June 28th, 2004

Learn Both Ways
By James Castwell


By golly, I just may have something to write about that could help some. It has to do with how and why you, I and a whole lot of other folks have casting problems while fly fishing. Let me set this up for you. We have to agree that there are two ways to fly cast. One is a fly fishing style; whatever happens with the casting has to be automatic, all of our attention is on the fish and the fishing. The front and back loops, the size and shape of them, all are by second nature, all attention is on the rise or where the fly should go.
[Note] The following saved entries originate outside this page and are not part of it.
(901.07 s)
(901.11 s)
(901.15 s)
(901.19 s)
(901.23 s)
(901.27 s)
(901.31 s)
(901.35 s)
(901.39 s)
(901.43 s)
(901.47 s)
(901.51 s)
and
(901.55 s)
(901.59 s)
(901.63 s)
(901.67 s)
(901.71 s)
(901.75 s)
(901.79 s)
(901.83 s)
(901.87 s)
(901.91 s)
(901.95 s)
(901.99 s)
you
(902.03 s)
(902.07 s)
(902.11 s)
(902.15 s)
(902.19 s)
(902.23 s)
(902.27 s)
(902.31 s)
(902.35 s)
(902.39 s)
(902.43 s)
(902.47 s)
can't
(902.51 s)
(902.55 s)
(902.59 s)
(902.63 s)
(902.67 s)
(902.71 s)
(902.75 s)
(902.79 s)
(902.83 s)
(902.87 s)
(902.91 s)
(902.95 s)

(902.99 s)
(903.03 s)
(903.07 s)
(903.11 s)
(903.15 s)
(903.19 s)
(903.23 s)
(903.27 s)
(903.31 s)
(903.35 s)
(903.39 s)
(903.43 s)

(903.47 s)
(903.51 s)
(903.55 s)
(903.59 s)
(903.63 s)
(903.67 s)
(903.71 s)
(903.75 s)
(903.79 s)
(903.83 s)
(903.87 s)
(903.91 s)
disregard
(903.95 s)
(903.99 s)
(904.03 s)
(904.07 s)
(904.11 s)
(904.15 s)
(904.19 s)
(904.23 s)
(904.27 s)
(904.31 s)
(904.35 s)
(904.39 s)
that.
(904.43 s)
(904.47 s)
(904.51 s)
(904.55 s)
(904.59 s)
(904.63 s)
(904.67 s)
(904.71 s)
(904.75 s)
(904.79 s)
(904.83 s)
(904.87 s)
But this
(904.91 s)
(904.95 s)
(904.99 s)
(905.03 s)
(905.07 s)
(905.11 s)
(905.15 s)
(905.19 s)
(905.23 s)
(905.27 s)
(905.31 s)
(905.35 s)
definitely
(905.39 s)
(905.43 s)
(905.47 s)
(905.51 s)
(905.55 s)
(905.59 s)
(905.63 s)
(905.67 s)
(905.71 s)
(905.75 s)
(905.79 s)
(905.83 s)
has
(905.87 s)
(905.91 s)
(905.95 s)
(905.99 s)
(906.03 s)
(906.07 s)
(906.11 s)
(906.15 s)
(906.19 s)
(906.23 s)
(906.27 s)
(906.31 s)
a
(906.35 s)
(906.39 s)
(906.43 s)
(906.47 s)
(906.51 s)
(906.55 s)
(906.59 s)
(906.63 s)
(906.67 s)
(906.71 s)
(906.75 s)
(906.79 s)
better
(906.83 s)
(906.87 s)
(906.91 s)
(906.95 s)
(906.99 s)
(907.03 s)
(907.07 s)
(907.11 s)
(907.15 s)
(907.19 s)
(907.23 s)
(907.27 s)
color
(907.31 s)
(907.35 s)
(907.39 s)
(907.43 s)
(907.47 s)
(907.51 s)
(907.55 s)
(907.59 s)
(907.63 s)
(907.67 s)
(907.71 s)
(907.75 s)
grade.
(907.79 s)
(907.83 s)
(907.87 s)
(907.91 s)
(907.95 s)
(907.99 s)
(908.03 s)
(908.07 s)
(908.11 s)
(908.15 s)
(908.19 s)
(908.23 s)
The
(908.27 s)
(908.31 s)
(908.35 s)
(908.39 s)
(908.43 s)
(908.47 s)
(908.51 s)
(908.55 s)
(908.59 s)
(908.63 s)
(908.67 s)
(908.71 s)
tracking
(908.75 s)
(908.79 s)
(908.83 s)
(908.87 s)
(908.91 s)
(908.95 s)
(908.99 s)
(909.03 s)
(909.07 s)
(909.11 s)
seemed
The other style is fun casting. Lawn, street, grass, tournament, whatever. Accuracy perhaps, but mostly just for fun and often distance. Very highly structured. Posture, muscles vs muscles, breathing, watching both front and back loops, timing, line speed, use of the double-haul, keeping the reel in line etc. Little need for exact presentation, just casting perfection.

Then this happens. I know it does. It has happened to me, to the LF and to many others I have seen. Often good casters too. The fishing gets intense, all concentration goes to the target, repeated casts build the adrenalin, the fish does not co-operate, cast after cast is made with no success. We try harder, and harder, and harder. And our style and form start to go south. Our back loop opens some, we come forward a bit too soon, now our forward cast lacks speed. We rip the DH more only to flex the tip and now we are getting tailing loops when the fly lands.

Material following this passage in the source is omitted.